Thanks for all you ideas. Unfortuantly I did not take your advise. 2 mins in to my first ride(fresh water) with this new V2 remote. The display filled with water. There was absolutely nothing keeping the water out.
Everything seems to still work.
Hi.
At least your remote is still working! Yep. Time to do the waterproofing modifications!
I have done the vacuum treatment in corrosionX now on 4 remotes. All are still working good in saltwater use. Make sure to encapsulate everything in silicone grease!
Sorry but in my opinion he should send back his Remote and should get his money back!!! Maytech can’t sell waterproof things that are totally not waterproof.
Those Remote is a holy shit!!!
I totally agree!
As we have all found out by now… Maytech does not stand behind their product. There is no warranty. If you contact them they just offer to give you $20 off a new remote.
Do not buy a Maytech remote unless you plan to do these modifications. It won’t last more then a few uses without a bunch of special care.

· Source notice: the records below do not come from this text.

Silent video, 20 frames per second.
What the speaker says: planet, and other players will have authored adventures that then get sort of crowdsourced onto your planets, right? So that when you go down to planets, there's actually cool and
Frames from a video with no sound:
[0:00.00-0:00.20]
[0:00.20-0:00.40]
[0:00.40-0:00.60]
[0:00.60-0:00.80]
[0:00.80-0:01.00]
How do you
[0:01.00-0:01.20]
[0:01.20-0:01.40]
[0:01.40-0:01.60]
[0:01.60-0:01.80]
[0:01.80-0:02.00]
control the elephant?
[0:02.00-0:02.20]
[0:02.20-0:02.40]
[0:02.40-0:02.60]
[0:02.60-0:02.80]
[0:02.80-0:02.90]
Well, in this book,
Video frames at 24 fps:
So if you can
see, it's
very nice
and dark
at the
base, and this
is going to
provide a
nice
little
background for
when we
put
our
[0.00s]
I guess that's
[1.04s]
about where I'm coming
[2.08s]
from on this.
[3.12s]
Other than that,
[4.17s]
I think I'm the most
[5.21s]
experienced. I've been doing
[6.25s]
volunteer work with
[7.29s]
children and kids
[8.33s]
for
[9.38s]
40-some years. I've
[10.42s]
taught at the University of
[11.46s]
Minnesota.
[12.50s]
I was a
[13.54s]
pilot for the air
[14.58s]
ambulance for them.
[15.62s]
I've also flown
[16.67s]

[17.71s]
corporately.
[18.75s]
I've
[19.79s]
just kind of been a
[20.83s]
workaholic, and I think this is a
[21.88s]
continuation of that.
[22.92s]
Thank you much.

I look forward to a better remote. Unfortunately, for now we are stuck with this.
Didnt nobody bought the remote via paypal?
Normaly you get back your money…
@pacificmeister: taking into account that 1- the remote is a key component, 2 - Maytech is the only seller 3-they don’t care about after-sales service…
would it possible to stick this wise piece of advice at the top of the threads so that new (and older) comers are warned ? In time, perhaps will we see some semblance of compassion for abused customers…
On the remote there is a little clear window that sits on top of the screen. A small amount of water gets between the window and the screen it looks awful. Like in my photo above. In my case I wiped up the water and then filled the space with clear silicone. Then I sprayed everything with CorrisonX. Then I added foam to make it float.
@SoEFoil, there are many varying experiences here with this remote and I sure hope anyone who puts this kind of money down for a remote at least reads the complete thread to make up their own opinion and judge the risk/value for themselves. It’s important to put all the info out so that everyone knows what issues they might face. I myself purchased 3 of these Maytech v2 remotes and they worked (and still work) without waterproofing mods. Only annoying issue was that I had to downgrade my VESC SW to make them work. I since passed them on to my friend @RIDEHYDROFOILS and hope they continue to work for him too, fingers crossed . Maybe the reason they worked for me is that I never got rid of my habit to hold my hand up high in the air during and after a crash and try not to dunk it into the water.